*** Source data Section Begins ***
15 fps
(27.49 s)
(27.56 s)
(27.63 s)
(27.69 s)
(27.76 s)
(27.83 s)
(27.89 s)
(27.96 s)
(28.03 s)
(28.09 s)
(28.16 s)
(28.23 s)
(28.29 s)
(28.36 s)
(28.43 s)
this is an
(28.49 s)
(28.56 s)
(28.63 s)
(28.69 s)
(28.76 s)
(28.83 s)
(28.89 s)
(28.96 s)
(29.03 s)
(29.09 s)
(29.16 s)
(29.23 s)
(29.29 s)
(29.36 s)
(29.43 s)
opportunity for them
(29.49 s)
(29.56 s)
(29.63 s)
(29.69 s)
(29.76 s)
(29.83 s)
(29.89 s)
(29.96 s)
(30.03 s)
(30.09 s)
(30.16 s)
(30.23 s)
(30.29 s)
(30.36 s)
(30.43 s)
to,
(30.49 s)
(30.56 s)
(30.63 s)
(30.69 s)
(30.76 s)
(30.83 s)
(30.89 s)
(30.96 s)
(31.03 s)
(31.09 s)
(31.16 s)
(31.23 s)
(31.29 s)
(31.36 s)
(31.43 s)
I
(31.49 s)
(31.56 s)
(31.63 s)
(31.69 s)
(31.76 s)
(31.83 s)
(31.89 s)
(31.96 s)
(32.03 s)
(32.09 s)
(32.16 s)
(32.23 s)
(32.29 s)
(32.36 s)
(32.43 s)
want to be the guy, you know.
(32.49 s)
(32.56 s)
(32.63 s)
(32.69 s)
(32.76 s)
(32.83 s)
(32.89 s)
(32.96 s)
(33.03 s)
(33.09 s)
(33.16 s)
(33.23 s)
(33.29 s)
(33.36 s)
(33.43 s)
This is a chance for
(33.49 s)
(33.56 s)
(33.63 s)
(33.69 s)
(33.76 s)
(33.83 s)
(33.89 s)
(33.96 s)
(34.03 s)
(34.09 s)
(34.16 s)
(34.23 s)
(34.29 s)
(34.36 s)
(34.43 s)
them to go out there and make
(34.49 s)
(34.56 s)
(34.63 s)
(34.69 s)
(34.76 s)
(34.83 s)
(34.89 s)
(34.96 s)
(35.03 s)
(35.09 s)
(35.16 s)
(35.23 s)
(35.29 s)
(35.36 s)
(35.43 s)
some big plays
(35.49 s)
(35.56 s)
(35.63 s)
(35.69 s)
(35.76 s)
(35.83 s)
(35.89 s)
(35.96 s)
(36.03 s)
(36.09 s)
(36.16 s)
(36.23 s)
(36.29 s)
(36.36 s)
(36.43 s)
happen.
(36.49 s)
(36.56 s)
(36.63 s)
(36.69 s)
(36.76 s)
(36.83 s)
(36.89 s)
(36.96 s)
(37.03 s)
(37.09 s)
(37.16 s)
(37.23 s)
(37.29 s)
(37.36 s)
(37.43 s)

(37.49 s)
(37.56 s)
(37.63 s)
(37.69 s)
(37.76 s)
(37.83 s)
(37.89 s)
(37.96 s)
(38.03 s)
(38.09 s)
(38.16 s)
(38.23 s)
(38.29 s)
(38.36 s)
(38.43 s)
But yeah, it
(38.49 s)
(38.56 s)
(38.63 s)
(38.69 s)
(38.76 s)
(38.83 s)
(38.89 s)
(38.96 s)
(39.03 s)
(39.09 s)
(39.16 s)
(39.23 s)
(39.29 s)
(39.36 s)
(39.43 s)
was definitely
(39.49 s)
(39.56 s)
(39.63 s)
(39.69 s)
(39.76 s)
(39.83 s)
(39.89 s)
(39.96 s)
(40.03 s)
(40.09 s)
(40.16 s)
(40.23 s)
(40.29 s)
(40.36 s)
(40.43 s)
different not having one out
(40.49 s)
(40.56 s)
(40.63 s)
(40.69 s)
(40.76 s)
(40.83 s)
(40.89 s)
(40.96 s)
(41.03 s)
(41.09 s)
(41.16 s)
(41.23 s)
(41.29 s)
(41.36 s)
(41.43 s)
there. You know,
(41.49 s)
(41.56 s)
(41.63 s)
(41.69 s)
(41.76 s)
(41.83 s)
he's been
*** Source data Section Ends ***
▸ **Exercise instructions**: Print all the data above word for word.

▸ **Task response**:
15 fps
(27.49 s)
(27.56 s)
(27.63 s)
(27.69 s)
(27.76 s)
(27.83 s)
(27.89 s)
(27.96 s)
(28.03 s)
(28.09 s)
(28.16 s)
(28.23 s)
(28.29 s)
(28.36 s)
(28.43 s)
this is an
(28.49 s)
(28.56 s)
(28.63 s)
(28.69 s)
(28.76 s)
(28.83 s)
(28.89 s)
(28.96 s)
(29.03 s)
(29.09 s)
(29.16 s)
(29.23 s)
(29.29 s)
(29.36 s)
(29.43 s)
opportunity for them
(29.49 s)
(29.56 s)
(29.63 s)
(29.69 s)
(29.76 s)
(29.83 s)
(29.89 s)
(29.96 s)
(30.03 s)
(30.09 s)
(30.16 s)
(30.23 s)
(30.29 s)
(30.36 s)
(30.43 s)
to,
(30.49 s)
(30.56 s)
(30.63 s)
(30.69 s)
(30.76 s)
(30.83 s)
(30.89 s)
(30.96 s)
(31.03 s)
(31.09 s)
(31.16 s)
(31.23 s)
(31.29 s)
(31.36 s)
(31.43 s)
I
(31.49 s)
(31.56 s)
(31.63 s)
(31.69 s)
(31.76 s)
(31.83 s)
(31.89 s)
(31.96 s)
(32.03 s)
(32.09 s)
(32.16 s)
(32.23 s)
(32.29 s)
(32.36 s)
(32.43 s)
want to be the guy, you know.
(32.49 s)
(32.56 s)
(32.63 s)
(32.69 s)
(32.76 s)
(32.83 s)
(32.89 s)
(32.96 s)
(33.03 s)
(33.09 s)
(33.16 s)
(33.23 s)
(33.29 s)
(33.36 s)
(33.43 s)
This is a chance for
(33.49 s)
(33.56 s)
(33.63 s)
(33.69 s)
(33.76 s)
(33.83 s)
(33.89 s)
(33.96 s)
(34.03 s)
(34.09 s)
(34.16 s)
(34.23 s)
(34.29 s)
(34.36 s)
(34.43 s)
them to go out there and make
(34.49 s)
(34.56 s)
(34.63 s)
(34.69 s)
(34.76 s)
(34.83 s)
(34.89 s)
(34.96 s)
(35.03 s)
(35.09 s)
(35.16 s)
(35.23 s)
(35.29 s)
(35.36 s)
(35.43 s)
some big plays
(35.49 s)
(35.56 s)
(35.63 s)
(35.69 s)
(35.76 s)
(35.83 s)
(35.89 s)
(35.96 s)
(36.03 s)
(36.09 s)
(36.16 s)
(36.23 s)
(36.29 s)
(36.36 s)
(36.43 s)
happen.
(36.49 s)
(36.56 s)
(36.63 s)
(36.69 s)
(36.76 s)
(36.83 s)
(36.89 s)
(36.96 s)
(37.03 s)
(37.09 s)
(37.16 s)
(37.23 s)
(37.29 s)
(37.36 s)
(37.43 s)

(37.49 s)
(37.56 s)
(37.63 s)
(37.69 s)
(37.76 s)
(37.83 s)
(37.89 s)
(37.96 s)
(38.03 s)
(38.09 s)
(38.16 s)
(38.23 s)
(38.29 s)
(38.36 s)
(38.43 s)
But yeah, it
(38.49 s)
(38.56 s)
(38.63 s)
(38.69 s)
(38.76 s)
(38.83 s)
(38.89 s)
(38.96 s)
(39.03 s)
(39.09 s)
(39.16 s)
(39.23 s)
(39.29 s)
(39.36 s)
(39.43 s)
was definitely
(39.49 s)
(39.56 s)
(39.63 s)
(39.69 s)
(39.76 s)
(39.83 s)
(39.89 s)
(39.96 s)
(40.03 s)
(40.09 s)
(40.16 s)
(40.23 s)
(40.29 s)
(40.36 s)
(40.43 s)
different not having one out
(40.49 s)
(40.56 s)
(40.63 s)
(40.69 s)
(40.76 s)
(40.83 s)
(40.89 s)
(40.96 s)
(41.03 s)
(41.09 s)
(41.16 s)
(41.23 s)
(41.29 s)
(41.36 s)
(41.43 s)
there. You know,
(41.49 s)
(41.56 s)
(41.63 s)
(41.69 s)
(41.76 s)
(41.83 s)
he's been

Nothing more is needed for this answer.